Duplicate rows in data table


#1

Hi all!
I have a data table with 23 columns and I need to find duplicate rows. For each duplicate row I need to add a flag on both identical rows on a 24th column. Whats the best approach? I have been searching the forum but I only find examples comparing one or two columns. I need to check all 23 columns. Is it possible to treat the 23 columns as one string like “Column1,Column2,…” and compare this string to other rows?
Any suggestions?

What I’ve done so far is to sort the data table on an ID and added the 24th column. Now I would like create the big string and loop through the data table. No idea how to do this though or if there are better ways to do this,…

Br
Cris


#2

@cristian_ivanoff

refer this post

Regards,
Mahesh


#3

Hi @cristian_ivanoff,

Refer this post,

DataTable

Regards,
Arivu


#4

Great! Thanks @arivu96 @MAHESH1

(From p in dt.Select() where( From q in dt.Select() where string.Join(",",q.ItemArray).Equals(string.Join(",",p.ItemArray)) Select q).ToArray.Count>1 Select p).ToArray.CopyToDataTable()

This returns a data table with all the duplicate rows. Any ideas how to just add a flag on a new extra column to show that the row is a duplicate? I would like to do a left join to my initial data table and just add a “D”.


#5

@cristian_ivanoff
Add DataColumn byusing Add DataColumn activity to dt name it Flag
Extract the Duplicate rows and store in a datatable dt1

Get the distinct values by using
dt2=dt1.DefaultView.ToTable(True)

Run for each row for datatable dt

in if condition
(From p in dt2.Select()
where string.Join(",",p.ItemArray).Equals(string.join(",",row.ItemArray)
Select p).ToList.Count>0

then Assign row(“Flag”)=“flag”

Regards,
Mahesh


#6

OMG! This is working perfect!

Thanks guys…Data tables are not so fun to work with :smiley:

Br
Cris


#7

Hi @cristian_ivanoff,
You can use “Remove duplicate rows” Activity also to remove the duplicates. Below I have attached a sample .

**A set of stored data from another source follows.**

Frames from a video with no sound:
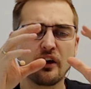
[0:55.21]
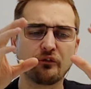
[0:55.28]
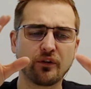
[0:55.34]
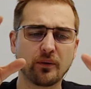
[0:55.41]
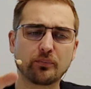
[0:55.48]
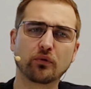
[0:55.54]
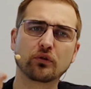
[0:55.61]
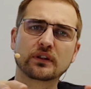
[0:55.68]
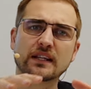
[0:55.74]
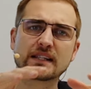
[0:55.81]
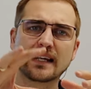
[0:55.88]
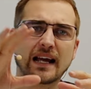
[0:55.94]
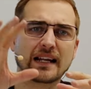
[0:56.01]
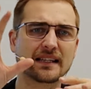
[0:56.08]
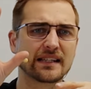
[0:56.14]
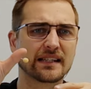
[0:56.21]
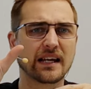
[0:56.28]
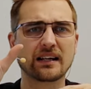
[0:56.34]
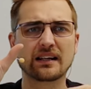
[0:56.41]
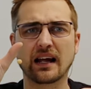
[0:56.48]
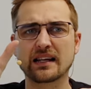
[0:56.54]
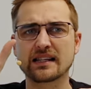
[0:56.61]
Verbote seitens
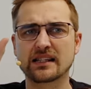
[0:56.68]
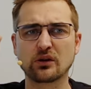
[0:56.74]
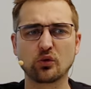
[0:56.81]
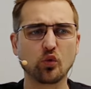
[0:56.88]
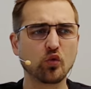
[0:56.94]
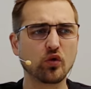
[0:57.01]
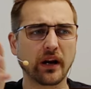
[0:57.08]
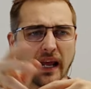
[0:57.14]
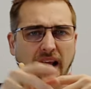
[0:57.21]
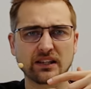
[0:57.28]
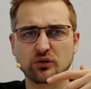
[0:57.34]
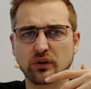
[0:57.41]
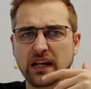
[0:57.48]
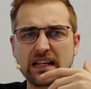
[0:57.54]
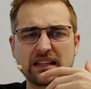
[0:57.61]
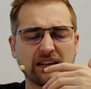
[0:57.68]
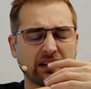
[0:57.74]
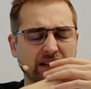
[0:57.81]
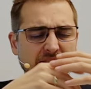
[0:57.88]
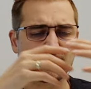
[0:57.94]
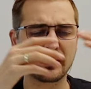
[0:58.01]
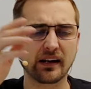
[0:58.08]
irgendeines EU-Rechts oder
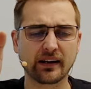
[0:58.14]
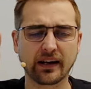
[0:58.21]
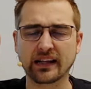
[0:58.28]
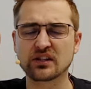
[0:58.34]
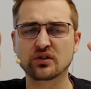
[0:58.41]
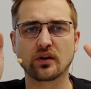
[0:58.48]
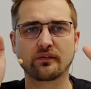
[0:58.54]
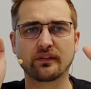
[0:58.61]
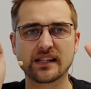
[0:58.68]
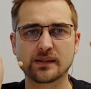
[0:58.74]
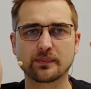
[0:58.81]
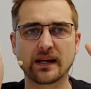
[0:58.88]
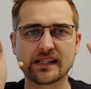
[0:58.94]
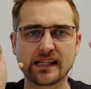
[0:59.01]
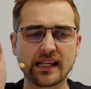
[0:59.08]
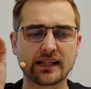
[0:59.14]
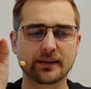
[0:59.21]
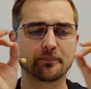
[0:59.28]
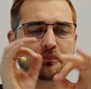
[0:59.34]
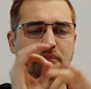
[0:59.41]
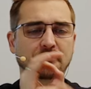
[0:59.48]
internationalen Rechts oder was weiß ich.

File : DatatableSample.zip (2.1 KB)

image

Regards
Balamurugan


Remove duplicates in excel
#8

hi,
please follow below tutorial to remove the duplicate rows in the data table.

thanks,
Karthik.


#9

Hi Guys,
If the duplicate names exist in column, how to select the first row of the duplicate column.

Thanks & Regards,
Jeevitha


#10

@JeevithaBA

Do the Group by for the Datatable based on column which is having duplicate values and take the first value of that group.

Let us take the datatable as dta as your original datatable

dtb =  (From p In dta.Select
          group p by ID=p("Column_ Name").ToString To Group
          Select Group(0)).ToArray.CopyToDataTable

So now dtb will contain the First Rows of Duplicate values.
Replace Column_Name with the Column name having Duplicate Values.

Regards,
Mahesh


#11

Hi Mahesh,
Thank you for your response,
I have tried to add that but iam getting error


#12

@JeevithaBA try below code. It might be useful.

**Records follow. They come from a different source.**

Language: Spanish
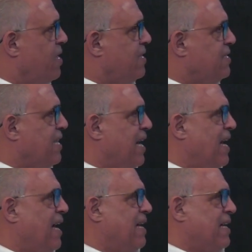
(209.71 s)

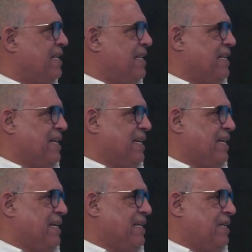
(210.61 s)
ya
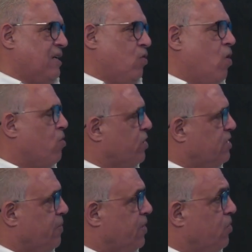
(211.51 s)
la los
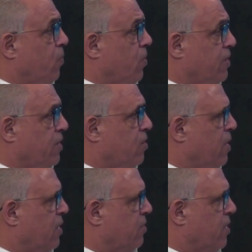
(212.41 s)
acontecimientos políticos
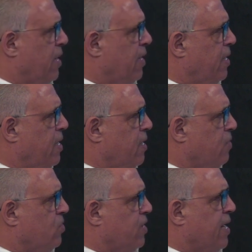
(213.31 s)
electorales
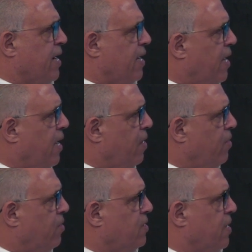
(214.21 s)
no se dan
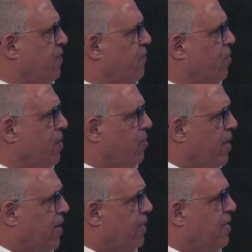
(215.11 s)
aislados, no se dan de forma
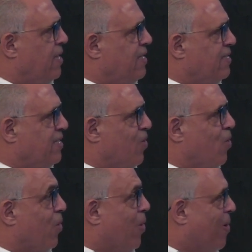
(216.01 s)
local,
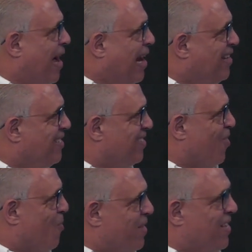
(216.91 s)
sino local,
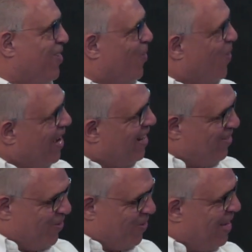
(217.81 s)
combina lo
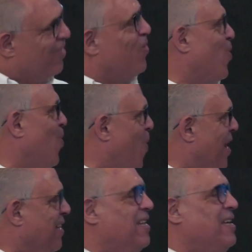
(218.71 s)
local, con lo
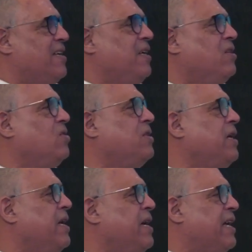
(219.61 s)
global. Y
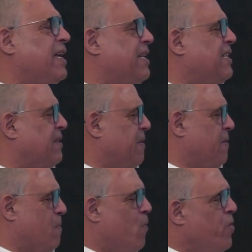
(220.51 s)
entonces es,
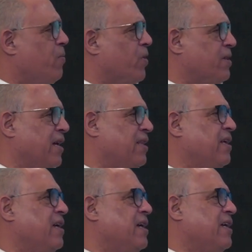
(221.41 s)
muy
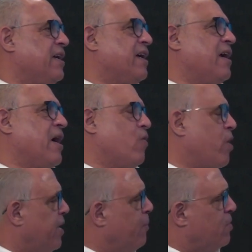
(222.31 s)
importante que a
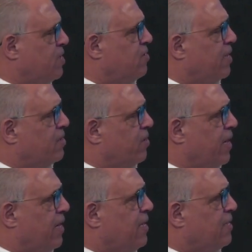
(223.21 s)
cualquier proceso
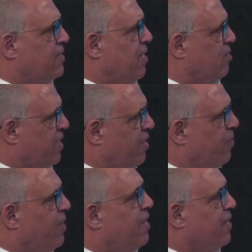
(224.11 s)
electoral se le
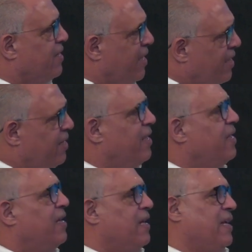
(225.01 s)
observe desde
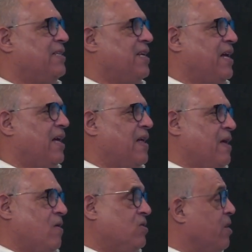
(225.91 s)
esa
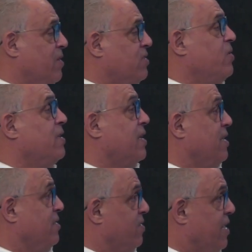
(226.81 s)
observación
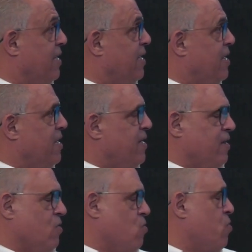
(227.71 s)
internacional
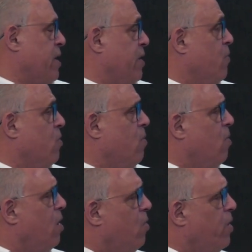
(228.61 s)
y con un organismo
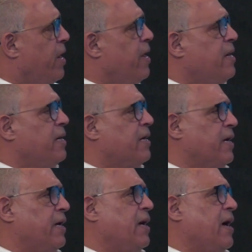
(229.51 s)
como la OEA
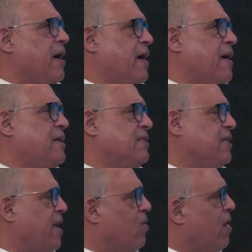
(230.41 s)
que ha
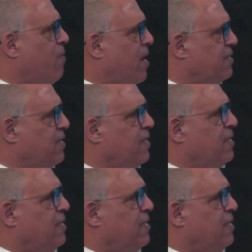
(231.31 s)
sentado las bases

DataTableName.AsEnumerable().GroupBy(Function(a) a.Field(Of String)(“column_name”)).Select(Function(b) b.First).CopyToDataTable()


#13

I have html table attached below, in that i need to click on first "Confirmation statement " , and " Annual return " row . I have tried to it ,But i got stucked with the logic pls help me outtest2.xaml (24.5 KB)


#14

Hi @JeevithaBA,

Have you tried this ?
dt=dt.DefaultView.ToTable(True,“Column1”)

Below it has conversation related this.

Regards
Balamurugan.S


#15

Is it possible to share link xaml file which you attached is having error


#16

Main.xaml (40.1 KB)


#17

Thank you for your response could u please check this

Thanks & Regards,
Jeevitha


#18

Yes i tried that


#19

@JeevithaBA

You first Extract the Table and store it in a datatable.
Then Filter And take only the First occurence of the rows, and add one more column which contains the row index of First Occurence.

Then run Foreachrow for the Filtered Datatable, and make a dynmaic selector based on the row Index stored in a column inside ForeachRow.

Regards,
Mahesh


#20

OK. thank you @MAHESH1.